In plain English
Suppose you posted 10 calls on Polymarket last month and 7 of them came in correct. A 70% strike rate sounds good. The trouble is that the number tells you almost nothing about whether you actually have skill at forecasting, or whether you got lucky on a friendly question set.
Brier Score is the metric that closes that gap. It is the simplest, oldest, most useful answer to one question every prediction-market trader needs to ask: are the probabilities I put on outcomes any good?
Why hit rate fails you
A forecaster who says ‘Yes’ to every contract priced above 50 cents on Polymarket or Kalshi will, over time, look like they win about 7 trades out of 10. Not because they have any insight. Because the prices they are agreeing with are usually well calibrated. The market did the work; the forecaster just nodded along.
That is the failure mode hit rate hides. It rewards agreeing with the consensus and punishes nothing. Two forecasters with the same 70% strike rate can be running radically different quality books. One might be calling 90 on markets that resolve 90% of the time. The other might be calling 65 on markets that resolve 70%. The first is doing real work. The second is along for the ride. Hit rate cannot tell them apart.
The fix is to stop counting wins and start measuring how close your stated probabilities were to the truth.
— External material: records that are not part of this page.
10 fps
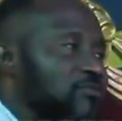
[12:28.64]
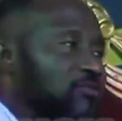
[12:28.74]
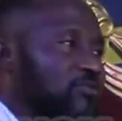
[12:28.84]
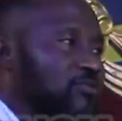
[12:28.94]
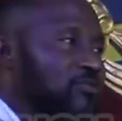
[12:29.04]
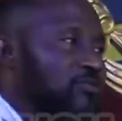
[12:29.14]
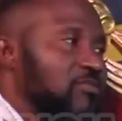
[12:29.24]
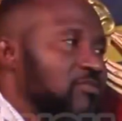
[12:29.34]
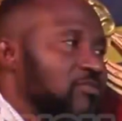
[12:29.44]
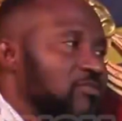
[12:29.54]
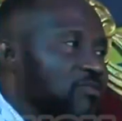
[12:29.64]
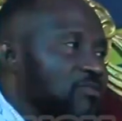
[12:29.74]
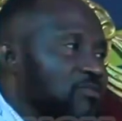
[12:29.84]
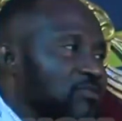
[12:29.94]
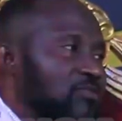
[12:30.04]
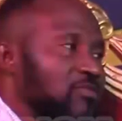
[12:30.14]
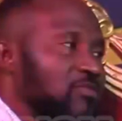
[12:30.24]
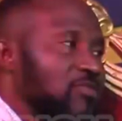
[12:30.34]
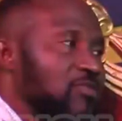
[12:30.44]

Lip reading: Nobody speaks.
How Brier Score is actually calculated
The Brier Score for a single prediction is the squared difference between the probability you stated and the outcome that occurred. Outcomes on prediction markets are binary: a contract resolves to 0 (No) or 1 (Yes).
BS = (your probability − outcome)2
Average that across every prediction you ever logged and you have your mean Brier Score. Lower is better.
Worked example · 3 calls, 3 Briers
A confident right call earns a great score. A confident wrong call is punished roughly twenty times harder than a hedged one. There is no upside to overstating your conviction.
This is the property mathematicians call strictly proper. Glenn Brier proved in 1950 (Monthly Weather Review, Vol. 78, No. 1) that under this scoring rule, the way to minimise your expected score is simply to report the probability you actually believe. Rounding off, hedging toward 50/50 to look modest, all of it gets punished in expectation. There is nowhere to hide.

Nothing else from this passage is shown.